## Problem
Within the listing that follows, reproduce exactly the lines starting at the line with "(7.20 s to 8.10 s)" and ending at the line with "(14.40 s to 15.30 s)", inclusive, and only those. Pictures are dropped.

## Records for the task

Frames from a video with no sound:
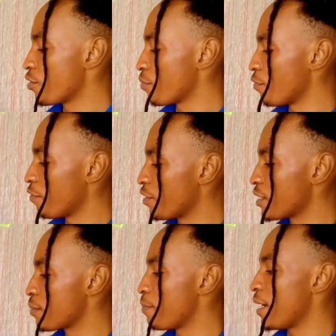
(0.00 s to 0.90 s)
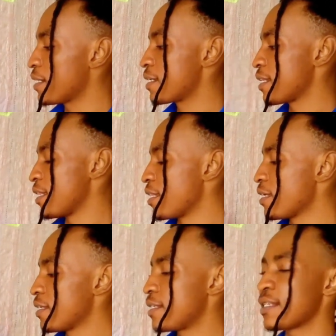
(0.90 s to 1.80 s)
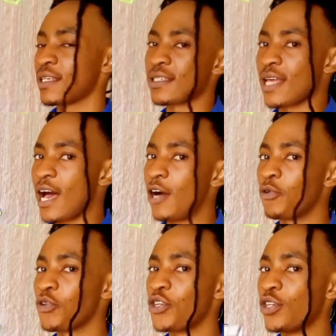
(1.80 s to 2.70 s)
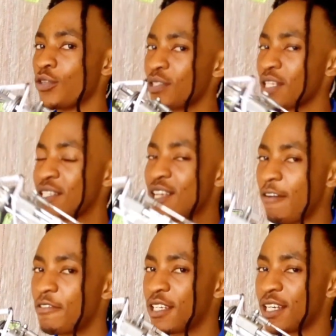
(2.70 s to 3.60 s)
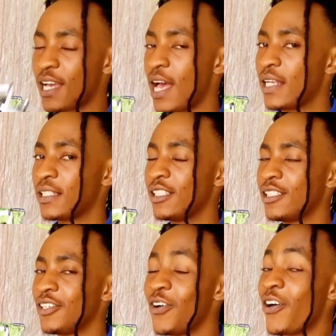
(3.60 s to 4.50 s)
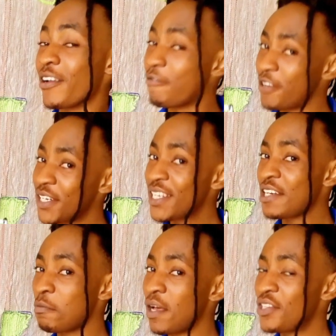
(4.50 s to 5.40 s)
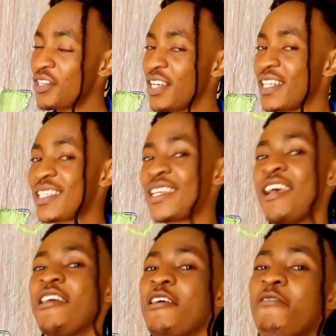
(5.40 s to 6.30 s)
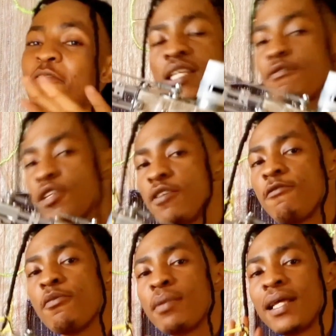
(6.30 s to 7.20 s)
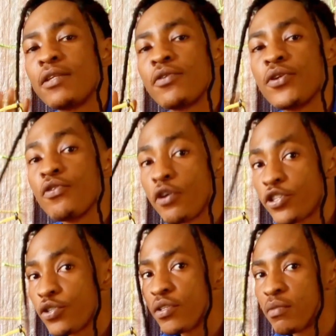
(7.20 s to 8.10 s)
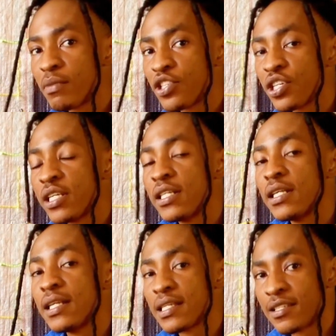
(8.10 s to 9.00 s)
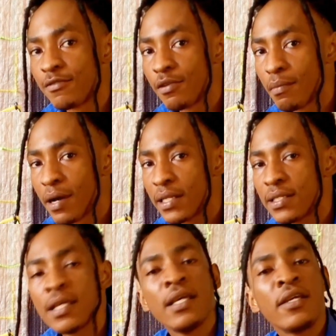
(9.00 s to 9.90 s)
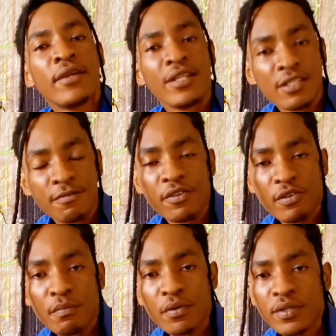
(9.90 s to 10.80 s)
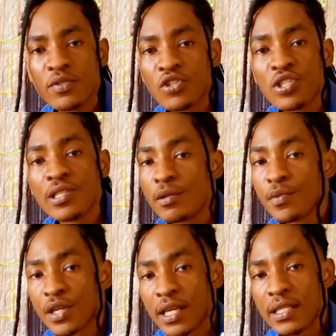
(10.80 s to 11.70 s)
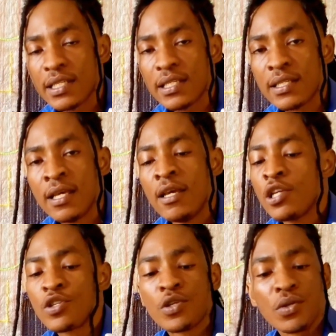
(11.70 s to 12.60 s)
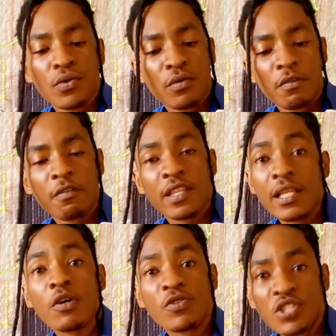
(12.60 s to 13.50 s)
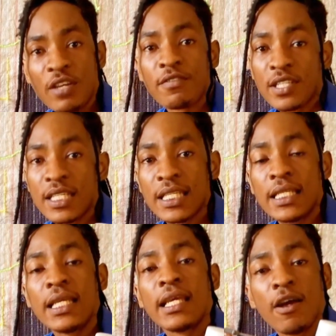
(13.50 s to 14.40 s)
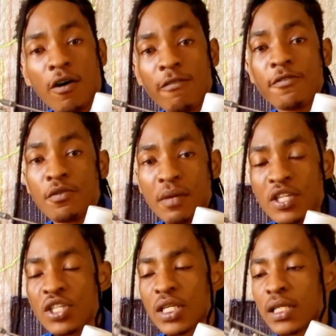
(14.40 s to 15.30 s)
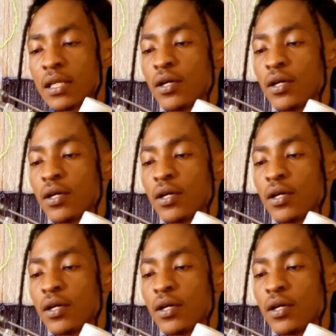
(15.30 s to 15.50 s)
you remove this part, this is how you use a tufting gun on a very tight budget. Now, even if you plan on not using machine in the next several months, it's very important to just lubricate it for the longevity of your machine.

## Result of this task
(7.20 s to 8.10 s)
(8.10 s to 9.00 s)
(9.00 s to 9.90 s)
(9.90 s to 10.80 s)
(10.80 s to 11.70 s)
(11.70 s to 12.60 s)
(12.60 s to 13.50 s)
(13.50 s to 14.40 s)
(14.40 s to 15.30 s)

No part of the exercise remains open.